My father and step-mother were involved with very left-wing organisations and I was force-fed with the ideology that they were obsessed with, yet there was in parallel an undercurrent of and fascination with extreme right-wing views, activities and people too. No wonder they were drawn to Worthing. Now my good memories of the place are poisoned.

Worthing seafront:


David Icke and Washington
David Icke says that Brussels is a centre of evil; this is interesting as Charlotte Brontë spent some time as a pupil-teacher in a girls’ school there. It does seem rather a strange place for someone of her background and era to go to. I spent a few days there myself; much of this visit was ruined by a chance encounter with an energy vampire. 

After reading more of Icke’s work, I decided that almost everywhere seems to have bad energy and evil connections according to him! 

Most of what he says did not seem very relevant to my own life - until I read what he wrote about Washington, and how he felt ill all the time he was there. He mentions the districts of Arlington and Alexandria as being particularly bad, which was electrifying as I had stayed in both of those places during my one and only trip to Washington, which at the time seemed like a nightmare. I felt terrible for the whole of my visit. 

I did not choose the places I stayed in: it was all organised by other people.  I was taken to the National Mall in the central area: there is the Washington Monument obelisk at one end of the long vista and the white dome of the Capitol at the other end. I was standing between the two when someone I had made the journey to the US specifically to meet said some horrible things to me.

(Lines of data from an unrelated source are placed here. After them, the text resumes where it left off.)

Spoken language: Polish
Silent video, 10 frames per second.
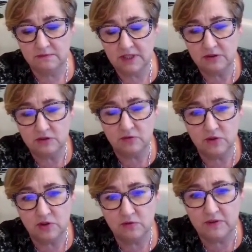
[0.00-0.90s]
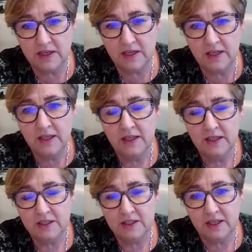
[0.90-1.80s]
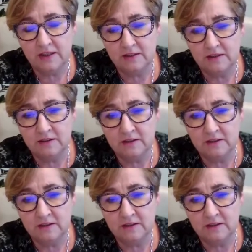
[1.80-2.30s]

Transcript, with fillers: na to zwrócić uwagę, że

The result of this was that I fed a lot of pain into a key area; my hope for the future had just been destroyed. This is very interesting in terms of what people such as Icke say about sacrifices being made at key nodes and techniques such as ‘kettling’ being used to feed power into dedicated areas. 

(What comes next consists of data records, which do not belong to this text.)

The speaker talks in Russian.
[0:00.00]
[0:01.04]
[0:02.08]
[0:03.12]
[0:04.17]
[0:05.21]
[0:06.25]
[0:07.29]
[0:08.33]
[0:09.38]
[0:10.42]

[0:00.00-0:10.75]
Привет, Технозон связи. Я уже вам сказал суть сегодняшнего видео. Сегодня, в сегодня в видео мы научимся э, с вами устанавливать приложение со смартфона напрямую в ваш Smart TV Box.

The central Washington area when seen from above shows some interesting designs that some people believe have occult and Masonic associations.

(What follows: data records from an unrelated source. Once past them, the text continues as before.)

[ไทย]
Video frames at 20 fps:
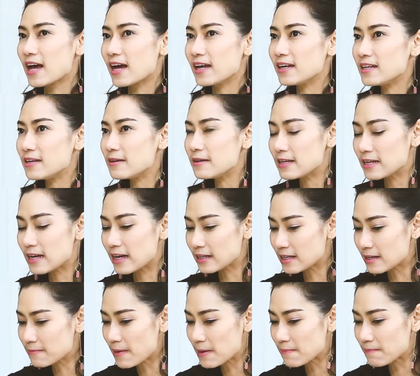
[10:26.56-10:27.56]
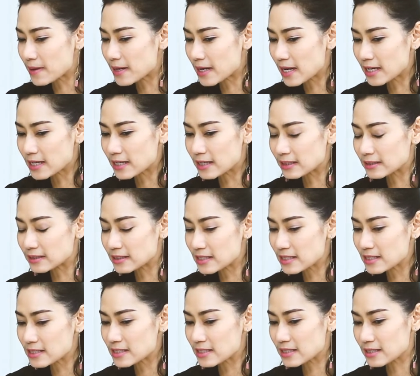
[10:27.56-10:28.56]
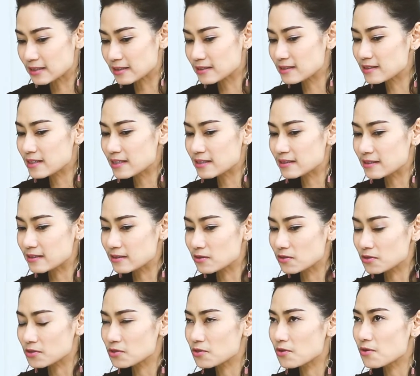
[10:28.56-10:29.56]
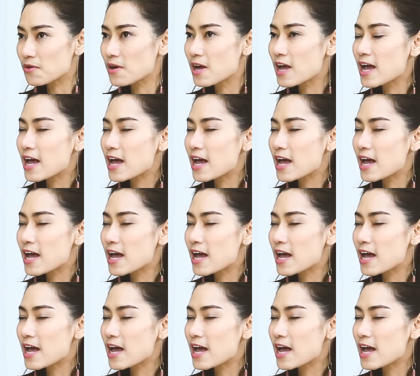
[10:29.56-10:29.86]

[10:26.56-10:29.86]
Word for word: อันนี้อันนี้เป็นประเด็นหนึ่งที่จะเกิดขึ้นในสื่อโซเชียล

Pictures such as this not only bring back painful personal memories but make me feel like a puppet controlled by evil unseen influences:



Two more associations
In connection with following psychic trails and being drawn to houses where there has been much pain and suffering, there are two big ‘coincidences’ in my life:

The first is that for a short time my family lived just around the corner from what Rudyard Kipling called ‘The House of Desolation’ in Southsea. This was ‘Lorne Lodge’, where he and his sister stayed when their parents sent them home from India.

I have written about Bronson Alcott, his Aryan Supremacist views, the elevated ideology and the suspicious deaths in his family. His only visit to the Old World involved a stay of four months in London. He came over here just to visit a particular school in Surrey, named Alcott House in his honour and inspired by his ideology and teachings. All the children got to eat and drink was bread, raw fruit and vegetables and cold water. ‘By chance’, my father’s family later lived just a few miles away. I stayed with them a couple of times myself. 

I will never now know for sure what was behind the decisions to live in so many different places, places with such significant associations. 

Unseen influences certainly seem to have been at work in my family. Perhaps someone really was following a psychic trail.